One comes to Rothéneuf—a little Breton coast village—by road, tramway, or carriage from Paramé, if he comes at all. Here just beyond the village itself the cliffs are curiously carved into all manner of human shapes,—the work of the aforesaid hermit, who, although he be not a young man, certainly is not so old as to have carved all the stones which here exist; at least they look much older, though the stress of weather may account for that.
Evidently there is a devotion for St. Budoc, and belief in his prophecy of the downfall of France is one day or another to become true. The old monk or priest—for in reality this hermit of to-day is a churchman—is evidently the chief disciple of the cult, for he perpetuates his version of this long-lost legend in his modern carvings.
The text of this old prophecy was vague and visionary, but enough has come down to place definitely the fact that a Napoleon was to rise and fall in the beginning of the nineteenth century, and that the Church was to be parted from its children,—referring presumably to the Concordat of 1802.

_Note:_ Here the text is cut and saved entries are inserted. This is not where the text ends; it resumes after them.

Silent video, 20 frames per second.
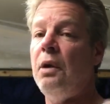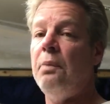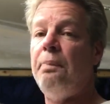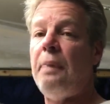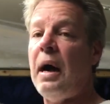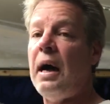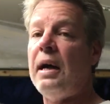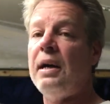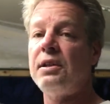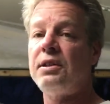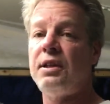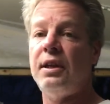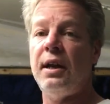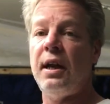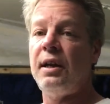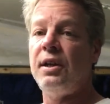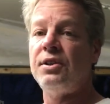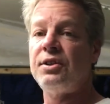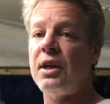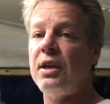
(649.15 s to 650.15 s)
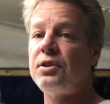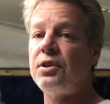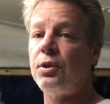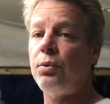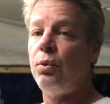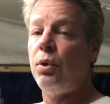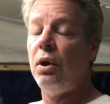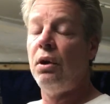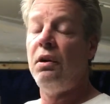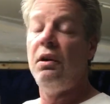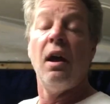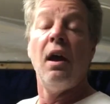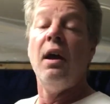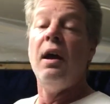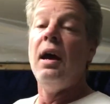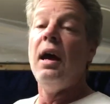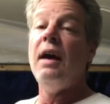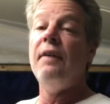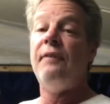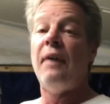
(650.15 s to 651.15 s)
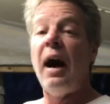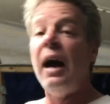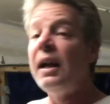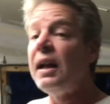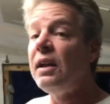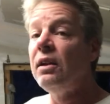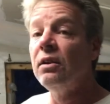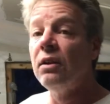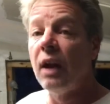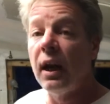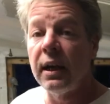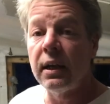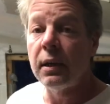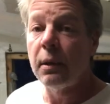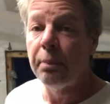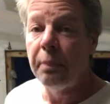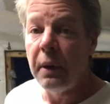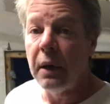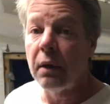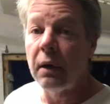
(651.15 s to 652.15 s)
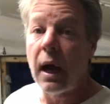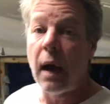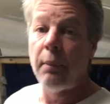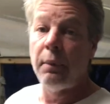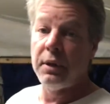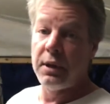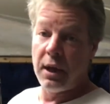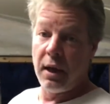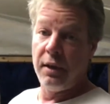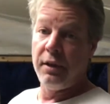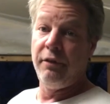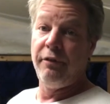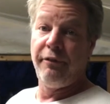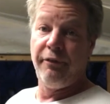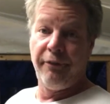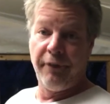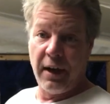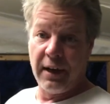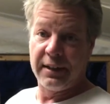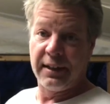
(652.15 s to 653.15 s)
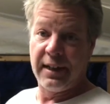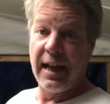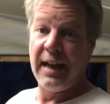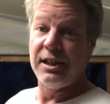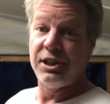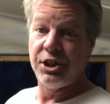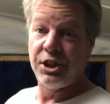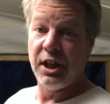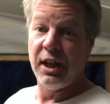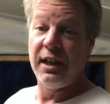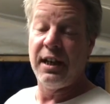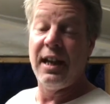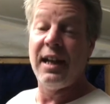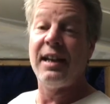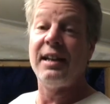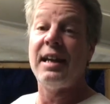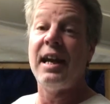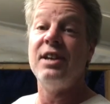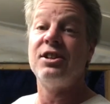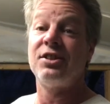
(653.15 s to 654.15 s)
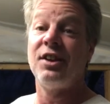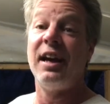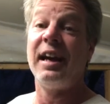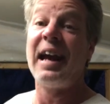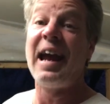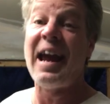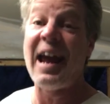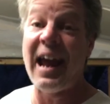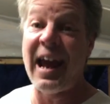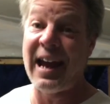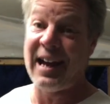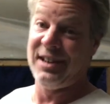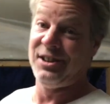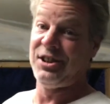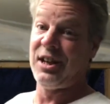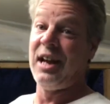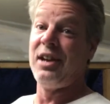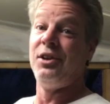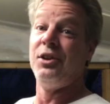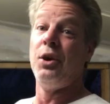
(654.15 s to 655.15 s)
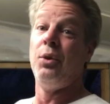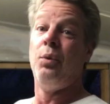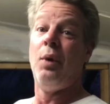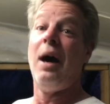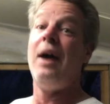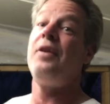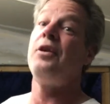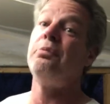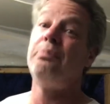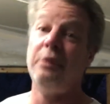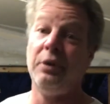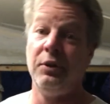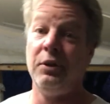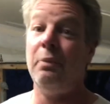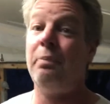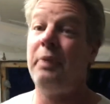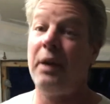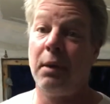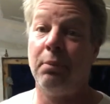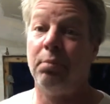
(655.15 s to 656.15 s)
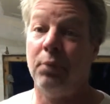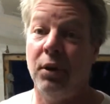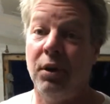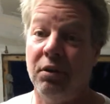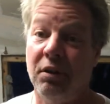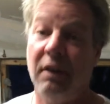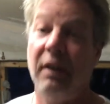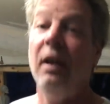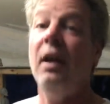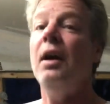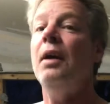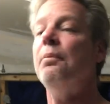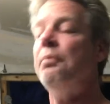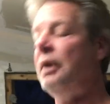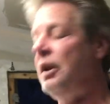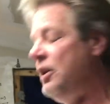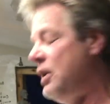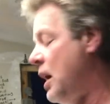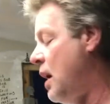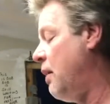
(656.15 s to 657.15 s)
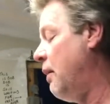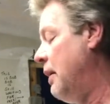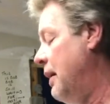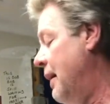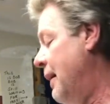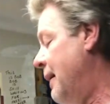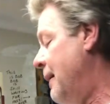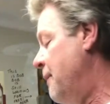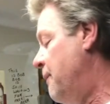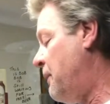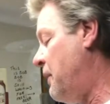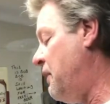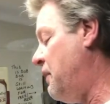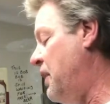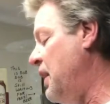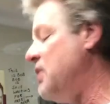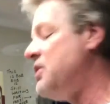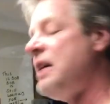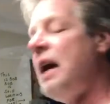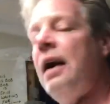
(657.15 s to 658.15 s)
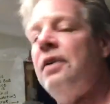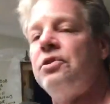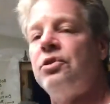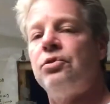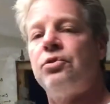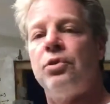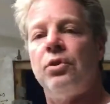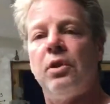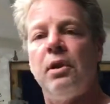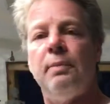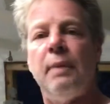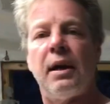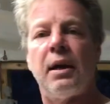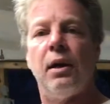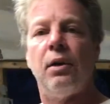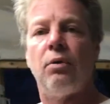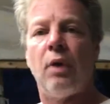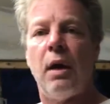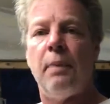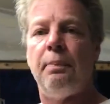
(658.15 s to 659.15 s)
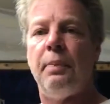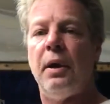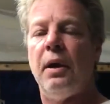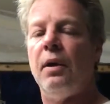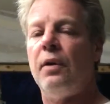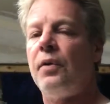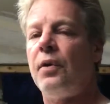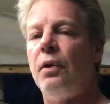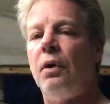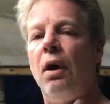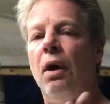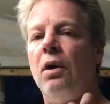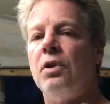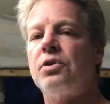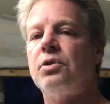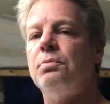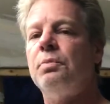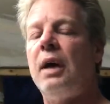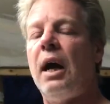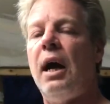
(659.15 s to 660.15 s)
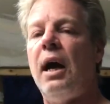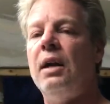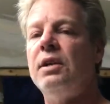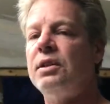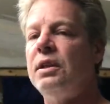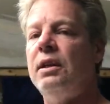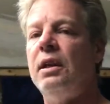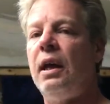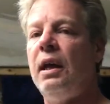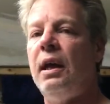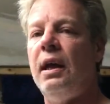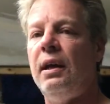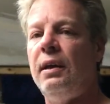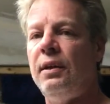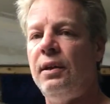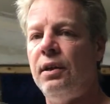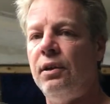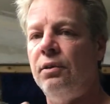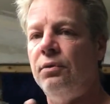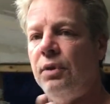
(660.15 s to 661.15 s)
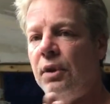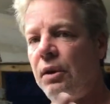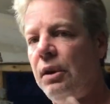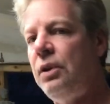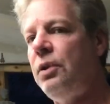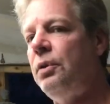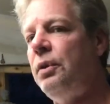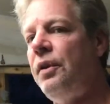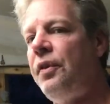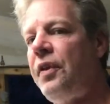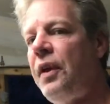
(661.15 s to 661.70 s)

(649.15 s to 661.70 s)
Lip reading: biased in any sense of the word. If I didn't like the beer, I would tell you, fuck that shit. That tastes like ass. I don't know why they're building a big brewery. But no, these guys are truly making great beer. They're awesome guys, and they're really doing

No version of the prophecy exists in Celtic literature, but the monk Olivarius published, in Luxembourg in 1544, a version which was supposed to have been handed down from the old Celtic monk himself. Since that time contemporary literature has had various references thereto, the last apparently in 1904, when one appeared in Gaston Medy’s “Echo of the Marvellous.”
This last version, or promulgation, of the Celt’s prophecy carries us even into the future, 432 moons from the foundation of the present French republic, i. e. thirty-six years, which would be in 1906. “Woe to thee, great city,” is a phrase which is supposed to refer to the fall of Paris; whether as Rome fell, from an excess of glory, or into the hands of the invader, is not stated. At any rate, the event is to come to pass in the year of our Lord 1906, 432 moons from the beginning of the great Republique Française. Let all who will be mindful.
On the opposite bank of the Rance from St. Malo is Dinard-St. Énogat, occupying a magnificent site known in part as the Bec de la Valle. The country-houses of Dinard are famous, though they are built in that vague architectural style accepted the world over as being something appropriate to a species of residence less sumptuous than a palace or a château.
It is a pity that the word is not better understood by the people, and a pity, too, that most villas in France—and in England, for that matter—are abominable, queer chicken-coops, with names like Villa Napoli, Villa Saint Germain, Villa la Belle-Issue, Villa Belle-Rive, and Villa Bric-à-Brac. All these are found at Dinard, and more, and, as may be imagined, the summer life of this town of country-houses is in many respects as gay and bizarre as the architecture and names of the villas themselves.
The aspect of the waterside of the charming little place—for Dinard is charming, in spite of it all—belies these strictures somewhat, with the warm glow of the sinking sun gilding the roof-tops, as the emerald waters of the great bay ebb and flow beneath their feet.